There have been some failed attempts to fix this. GUMSHOE (2007) for example touted itself as solving this problem for mystery games by having not only a Fortune based mechanic for clue finding but also a Karma based resolution. “Although it came up in playtest, I confess to being a little surprised by the idea that The Esoterrorists, by creating a mechanism to ensure that PCs in investigative games always get all the clues they need to start piecing the mystery together, encourages railroading. The GUMSHOE system doesn’t in fact change the inherent structure of investigative games at all. They are no more or less linear in GUMSHOE, on a structural level, than in a traditional procedural campaign using the roll-to-get-a-clue model,” wrote Robin Laws on his blog.
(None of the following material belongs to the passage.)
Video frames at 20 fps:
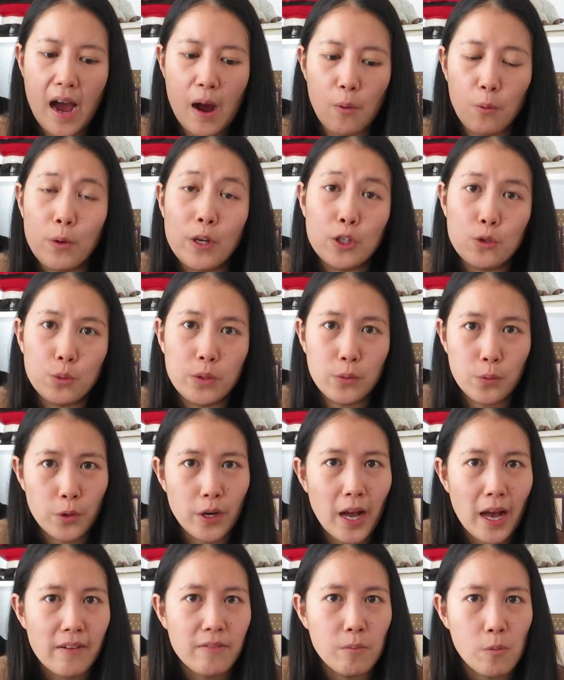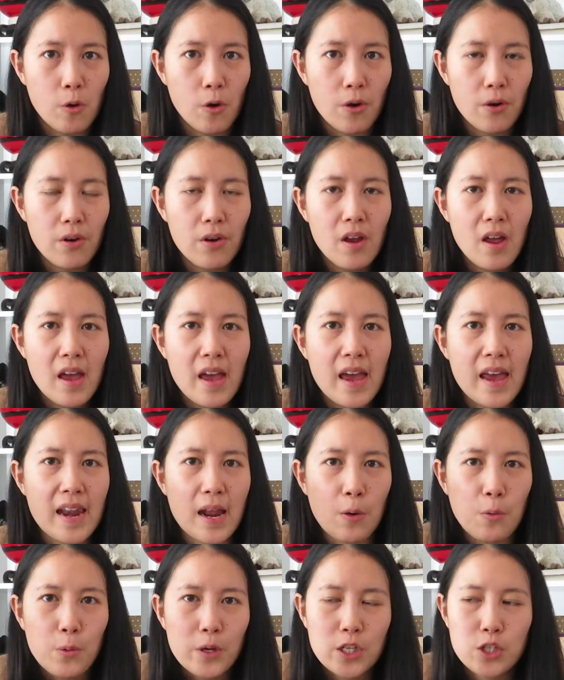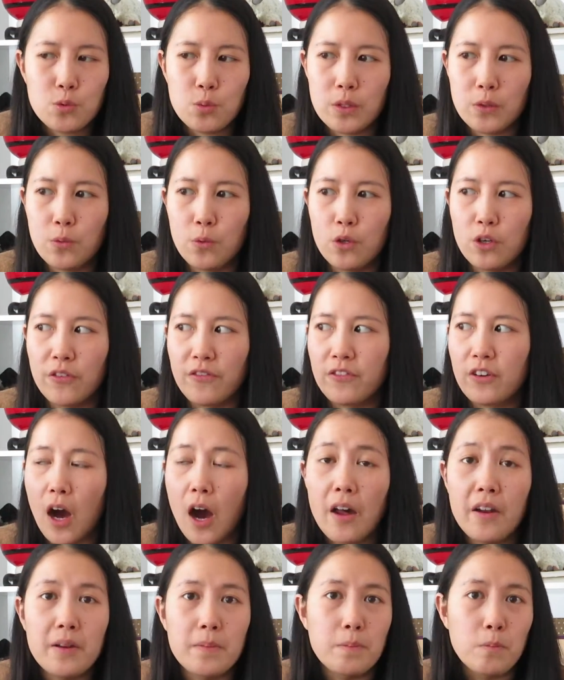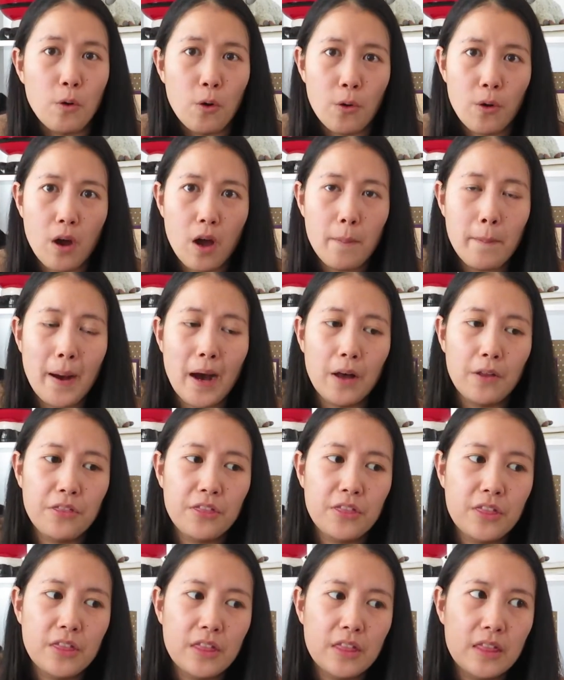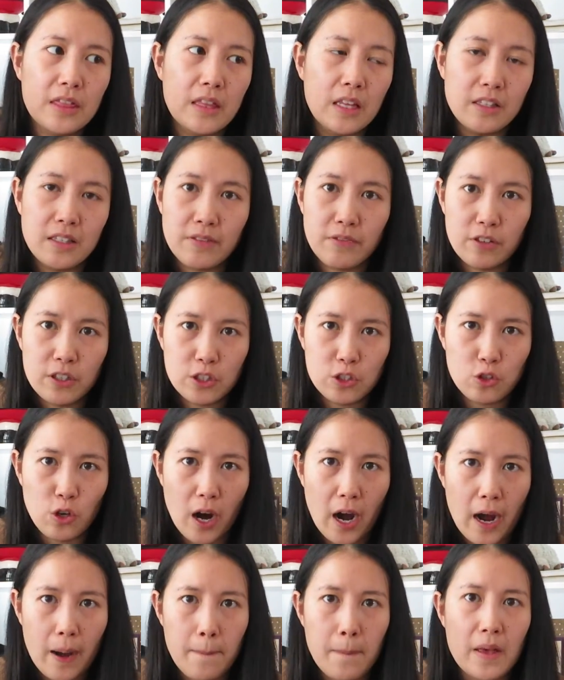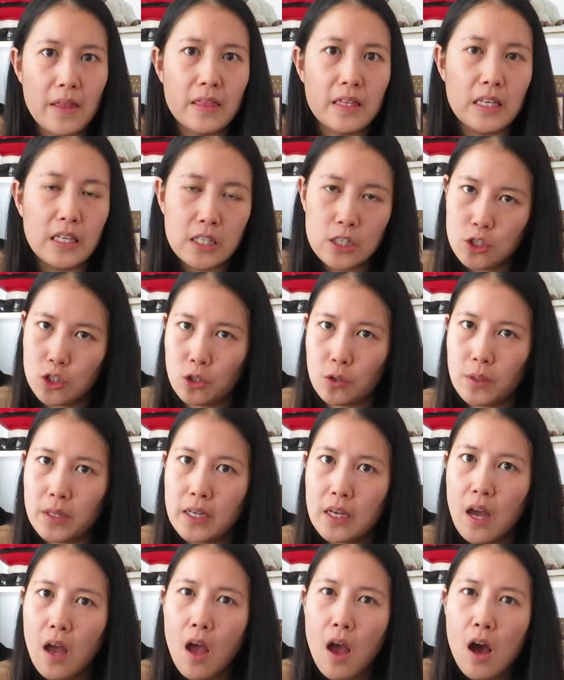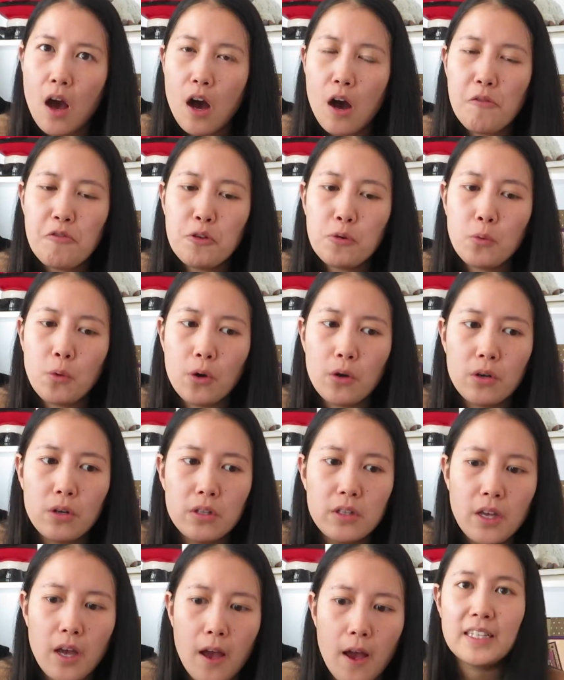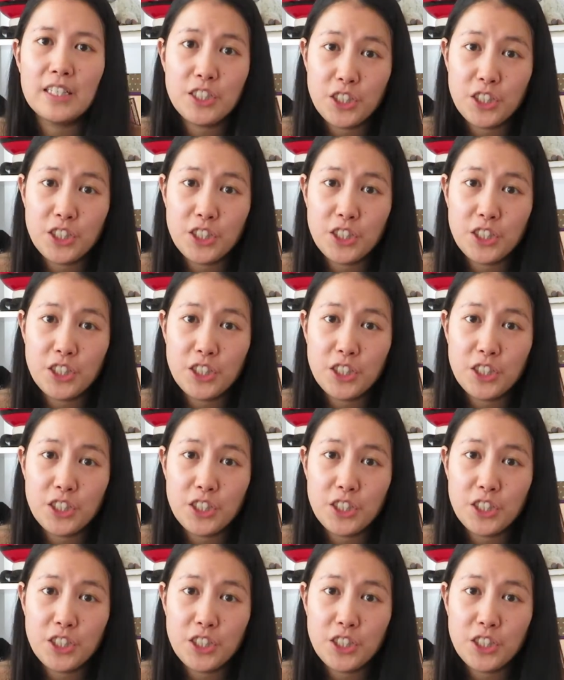I wish we would have more, and I wish we would have gotten more about the different tribe and the history of the world.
I have to admit I was a little surprised that he was a little surprised that his game received the same criticism previous mystery games had received since GUMSHOE does nothing to “change the inherent structure of investigative games.” I wondered it Mr. Laws had played Inspectres (2002)- a game that does change the inherent structure of mystery games and makes them non-linear, but in the comments section of his entry, he reveals that he had not.
The old paradigm was still alive: the GM writes the story (in this case a mystery) and the players play along finding the pre-arranged clues and breadcrumbs left by the GM. The fact that they could spend points to get the clues instead of whiffing endlessly on their rolls did, as Robin states, nothing to change heavy-handed, GM-centric nature of play despite being presented as a game that liberated the players from the traditional travails associated with mystery games.
However, there are several viable solutions to TITB4B. As with many things, it seems, in RPG theory, there are names for them: Trailblazing, Participationism, and Bass Play/Sandbox Play. I’ll get to these in another article which, I have a feeling, will be more pertinent to design. For now, the main thing that I hope people come away with from this article is that “the GM makes the story and the players decide what the characters do” is a nonsensical statement that should be avoided in gaming texts.